Awww he's cute  Look at Merlin's and Arthur's "hackles" are up , lol
That's their big boy suits , lolol They make themselves taller 

I love the name Cowboy , I might use it myself for my little guy , or
the name Spencer 

What about Harry ?


----------



## nchen7 (Feb 25, 2013)

Sylvie said:


> Rodeo!


i love that name too. i knew a mini bulldog with that name, similar colouring as well!


----------



## ksalvagno (Oct 6, 2009)

Cutie pie for sure!


----------



## NubianFan (Jun 3, 2013)

Mordred? Naw too evil. Hmmm Excaliber? Naw too swordish. I got it! Lancelot. Actually my daughter came up with it, she is a huge Merlin fan.


----------



## NyGoatMom (Jan 26, 2013)

He reminds me of a patchwork quilt  What a cutie!


----------



## Trickyroo (Sep 26, 2012)

NyGoatMom said:


> He reminds me of a patchwork quilt  What a cutie!


Patch


----------



## Trickyroo (Sep 26, 2012)

You might want to name him Thor or something like that cause he will be 
bigger then your two boys put together , lol The rate he is growing , lolol

You might go to let him out of his crate in two days and he grew overnight 
and cant fit out the door , lolol.

Nah , just kidding with ya 

What about Tiny  Or there's always the name Huey


----------



## Trickyroo (Sep 26, 2012)

Apache 
Paintball , I had to mention this name because its so unique , lol
And you new boy looks like a paintball


----------



## Trickyroo (Sep 26, 2012)

Potter or Potsy


----------



## WillowGem (Aug 3, 2011)

Ooooh, that's a good one Laura!

Apache may be in the running...
The hubs really likes Cowboy Pete and my mom suggested Little Guy, as that's what I've been calling him for now.


----------



## WillowGem (Aug 3, 2011)

NubianFan said:


> Mordred? Naw too evil. Hmmm Excaliber? Naw too swordish. I got it! Lancelot. Actually my daughter came up with it, she is a huge Merlin fan.

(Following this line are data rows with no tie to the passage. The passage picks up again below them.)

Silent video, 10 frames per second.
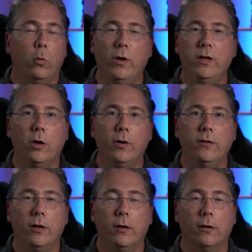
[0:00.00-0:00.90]
window
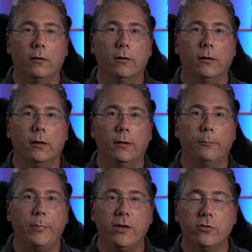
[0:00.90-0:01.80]
in their
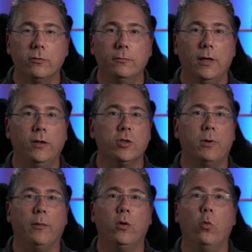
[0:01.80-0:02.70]
bedroom and there's
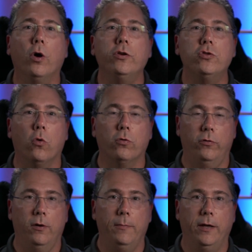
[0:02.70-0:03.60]
probably one door to
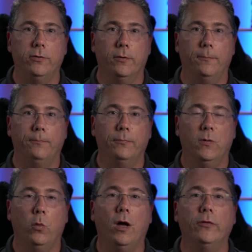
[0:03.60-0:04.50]
their bedroom.
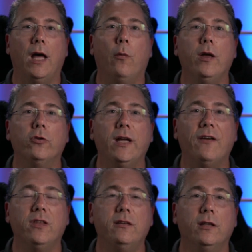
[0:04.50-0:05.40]
Well, now we only
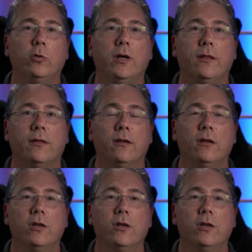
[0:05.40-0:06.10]
have to deal with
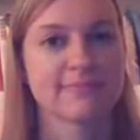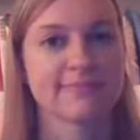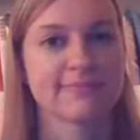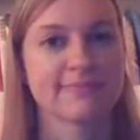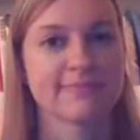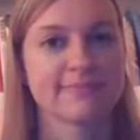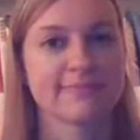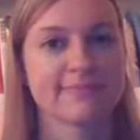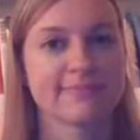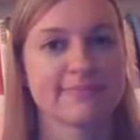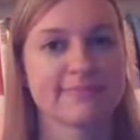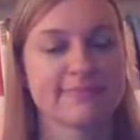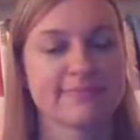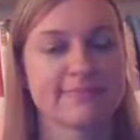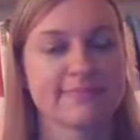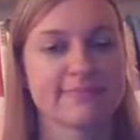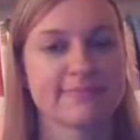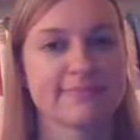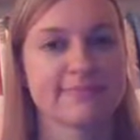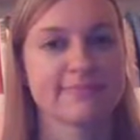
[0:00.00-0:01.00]

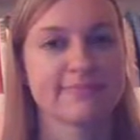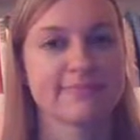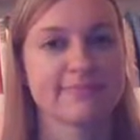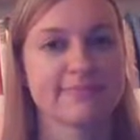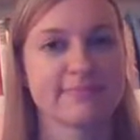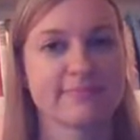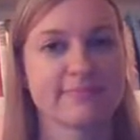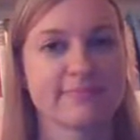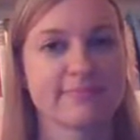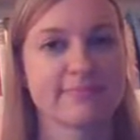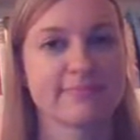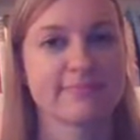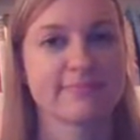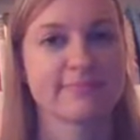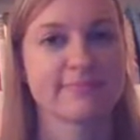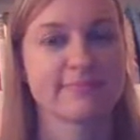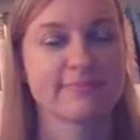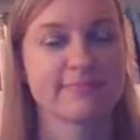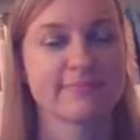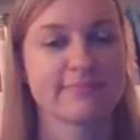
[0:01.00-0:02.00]

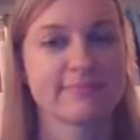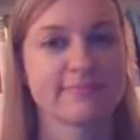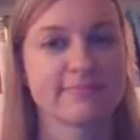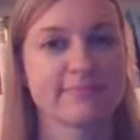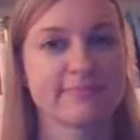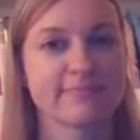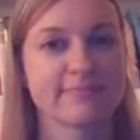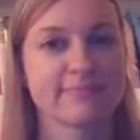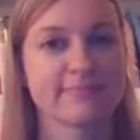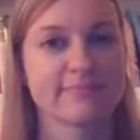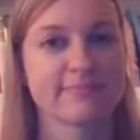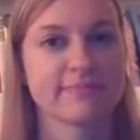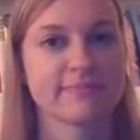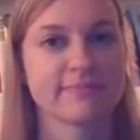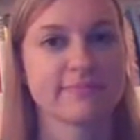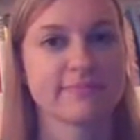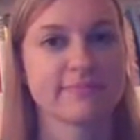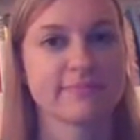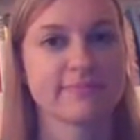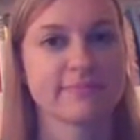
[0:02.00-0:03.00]

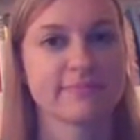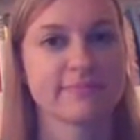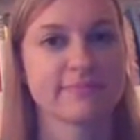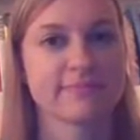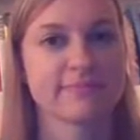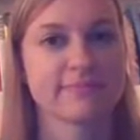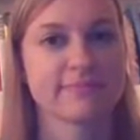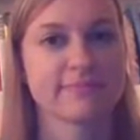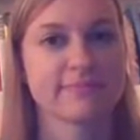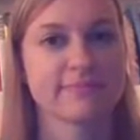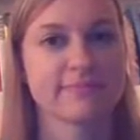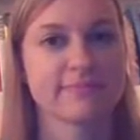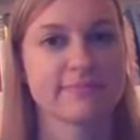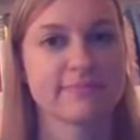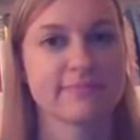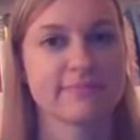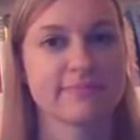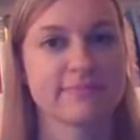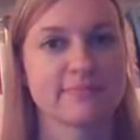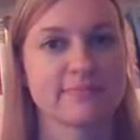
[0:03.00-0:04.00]

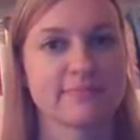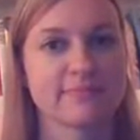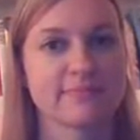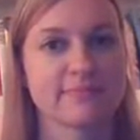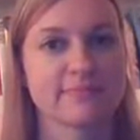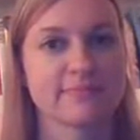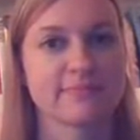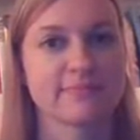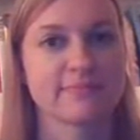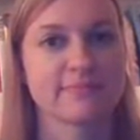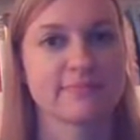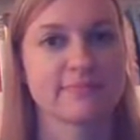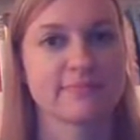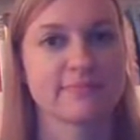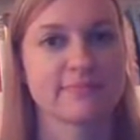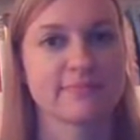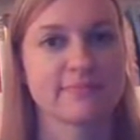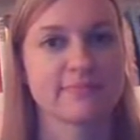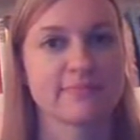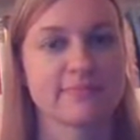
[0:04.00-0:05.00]

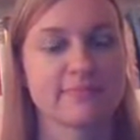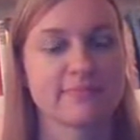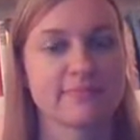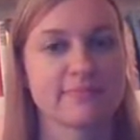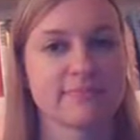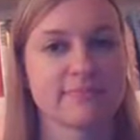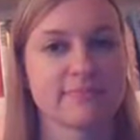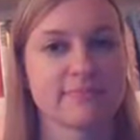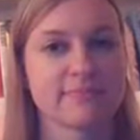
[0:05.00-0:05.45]
(silent)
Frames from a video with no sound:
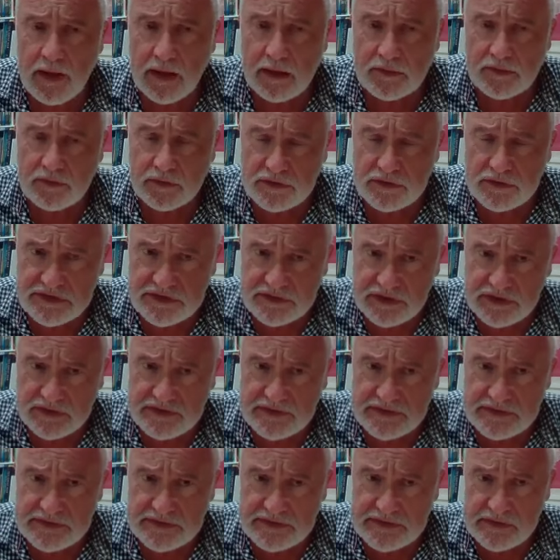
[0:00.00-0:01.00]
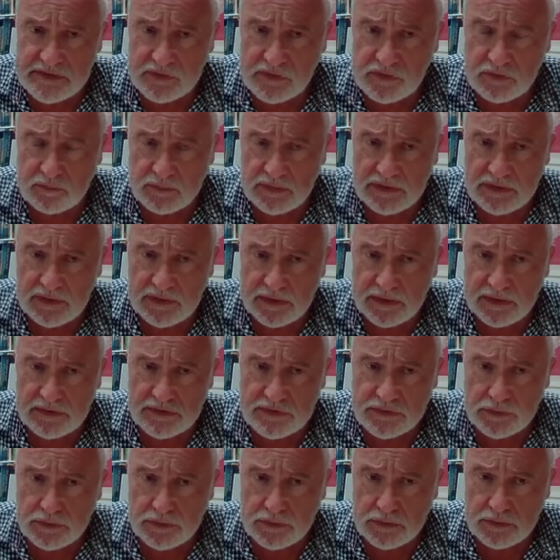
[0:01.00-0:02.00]
and does justice to human
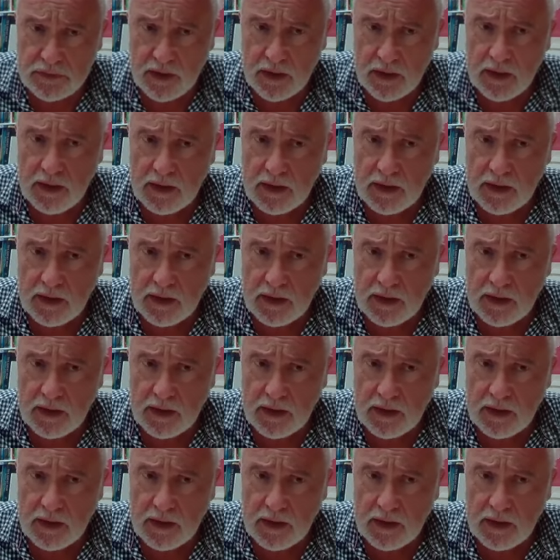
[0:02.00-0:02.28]
nature.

LOL...we've thought of all of those too.
Too swordish...LOL!!


----------



## Trickyroo (Sep 26, 2012)

WillowGem said:


> Ooooh, that's a good one Laura!
> 
> Apache may be in the running...
> The hubs really likes Cowboy Pete and my mom suggested Little Guy, as that's what I've been calling him for now.


Oh yay :leap: I thought it was fitting her him


----------



## toth boer goats (Jul 20, 2008)

Very nice


----------



## Trickyroo (Sep 26, 2012)

I was trying to think of a pony that I knew when I was young that had the same coloring as he does and it finally came to me , Splash 
Splash was such a beautiful, friendly stocky pony , such a sweetheart 
Awww memories........


----------



## goatiegirl (Jan 7, 2013)

Wow...he is big!! Is he Nigerian??


----------



## Trickyroo (Sep 26, 2012)

Not fully , he's half warm blood 
:ROFL::ROFL::ROFL:


----------



## WillowGem (Aug 3, 2011)

goatiegirl said:


> Wow...he is big!! Is he Nigerian??


So the breeder says, but we shall see, right?  
She only breeds Nigerians and Pygmys, hopefully he hasn't picked up a rogue "giant goat" gene...LOL!!
I know he has a touch of Pygmy, I felt little wattle nubbins on his neck when I was holding him yesterday. 

Oh, and I've decided to name him Patrick.
It was one of my first choices, and seems to suit him now that I've gotten to know his personality a bit.


----------



## WillowGem (Aug 3, 2011)

Trickyroo said:


> You might go to let him out of his crate in two days and he grew overnight
> and cant fit out the door , lolol.


 HAHAHAHAHA...it could happen! 
Seriously, I think he did grow overnight, he looks bigger today.


----------